Task objective - From the material below, set down exactly the lines that run from the one containing "[0:00.90-0:01.80]" to the one containing "Word for word: कि", minus the pictures.

Data supplied -
----
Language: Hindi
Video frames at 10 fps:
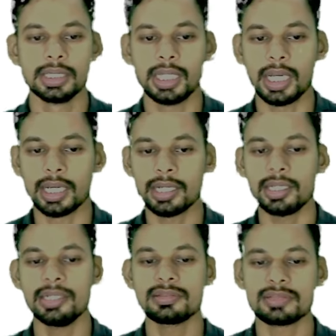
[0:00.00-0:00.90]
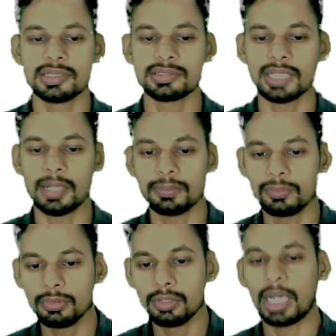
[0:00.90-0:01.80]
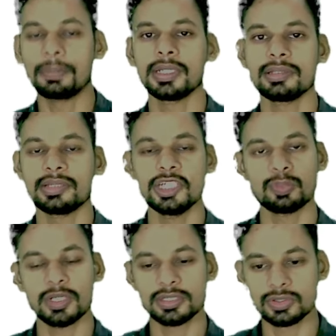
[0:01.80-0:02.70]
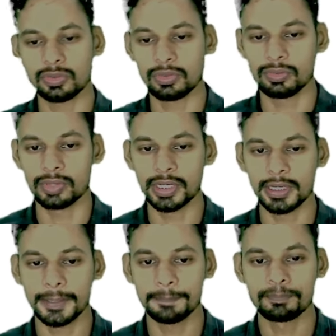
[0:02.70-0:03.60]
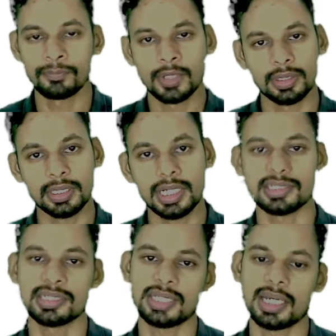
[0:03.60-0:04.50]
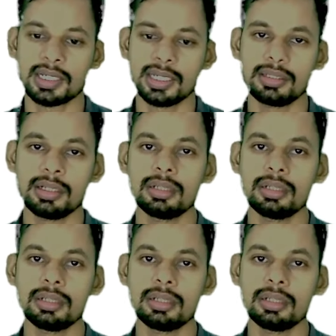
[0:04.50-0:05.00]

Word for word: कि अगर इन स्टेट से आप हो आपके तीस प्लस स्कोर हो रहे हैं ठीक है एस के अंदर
----
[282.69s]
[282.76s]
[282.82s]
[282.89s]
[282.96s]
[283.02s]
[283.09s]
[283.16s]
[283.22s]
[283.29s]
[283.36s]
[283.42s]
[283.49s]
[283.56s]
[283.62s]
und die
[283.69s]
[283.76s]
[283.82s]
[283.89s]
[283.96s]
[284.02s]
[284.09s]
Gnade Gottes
----
Written answer -
[0:00.90-0:01.80]
[0:01.80-0:02.70]
[0:02.70-0:03.60]
[0:03.60-0:04.50]
[0:04.50-0:05.00]

Word for word: कि अगर इन स्टेट से आप हो आपके तीस प्लस स्कोर हो रहे हैं ठीक है एस के अंदर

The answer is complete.